Used up the leftover turkey I smoked Sunday.
I also got a chance to try out this huge nonstick pan a friend gave me.
This hit the spot on one damn cold night.
-20 tonight with the wind chill.  
I know Griff.......-20 is childs play.


----------



## Unity (Jan 14, 2009)

That looks real good, P. The pan's a great gift.

--John


----------



## swampsauce (Jan 14, 2009)

Wow, That looks great!


----------



## Griff (Jan 14, 2009)

That does look good indeed.


----------



## Captain Morgan (Jan 15, 2009)

I haven't had that in years, looks great.


----------



## john pen (Jan 15, 2009)

Stick to your ribs stuff right there..looks good !!


----------



## Cliff H. (Jan 15, 2009)

I see nothing wrong with any of those pics.  I do see something wrong with -20.


----------



## Nick Prochilo (Jan 15, 2009)

That will warm you up!

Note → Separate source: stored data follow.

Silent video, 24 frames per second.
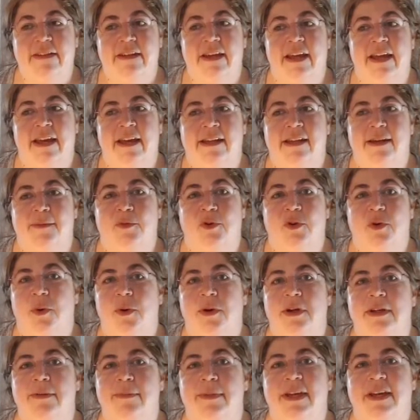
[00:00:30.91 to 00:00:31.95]
and I'm
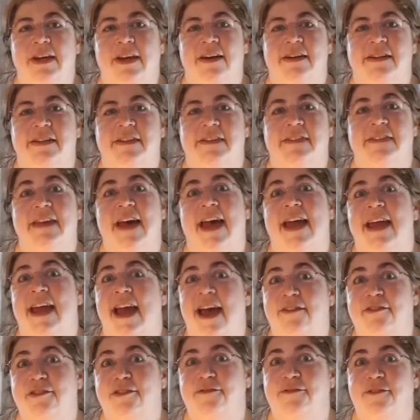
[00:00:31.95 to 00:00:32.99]
recording because I
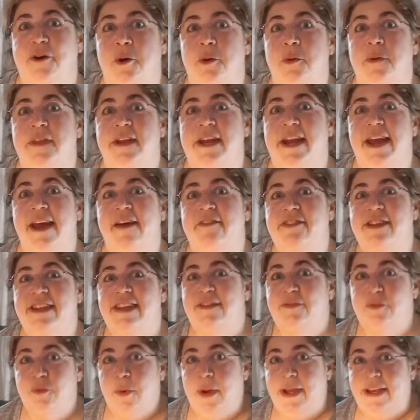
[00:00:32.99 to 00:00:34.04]
have a faux that I have to
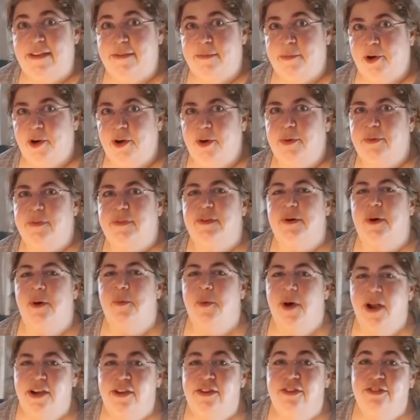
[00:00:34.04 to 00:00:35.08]
give away tomorrow, so I
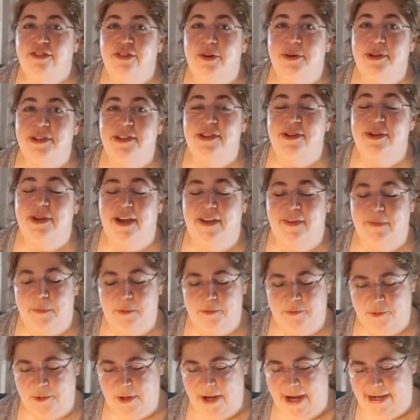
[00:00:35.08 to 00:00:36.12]
wanted to show it to you guys
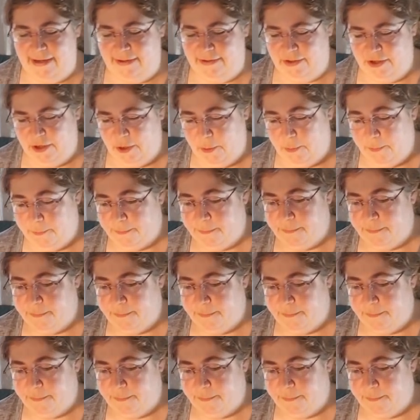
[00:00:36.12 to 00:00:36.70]
before I had to go.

Looks great Poof!


----------



## ScottyDaQ (Jan 16, 2009)

Looks great!

What's in the sauce slacker? :roll:


----------



## Puff1 (Jan 16, 2009)

Some of the cooking water from the celery, carrots, onions, and peas.
some flour
a stick of butter
some oregeno
some pepper
some salt
some bouillion
some milk


----------



## ScottyDaQ (Jan 16, 2009)

Yum.. Good job!


----------



## Puff1 (Jan 16, 2009)

ScottyDaQ said:
			
		

> Yum.. Good job!


All thanks to you!!


----------



## ScottyDaQ (Jan 16, 2009)

Puff said:
			
		

> ScottyDaQ said:
> 
> 
> 
> ...



Nah..basics are just basics. Making it work is what makes a good cook.


----------



## Puff1 (Jan 16, 2009)

ScottyDaQ said:
			
		

> Puff said:
> 
> 
> 
> ...


 8)


----------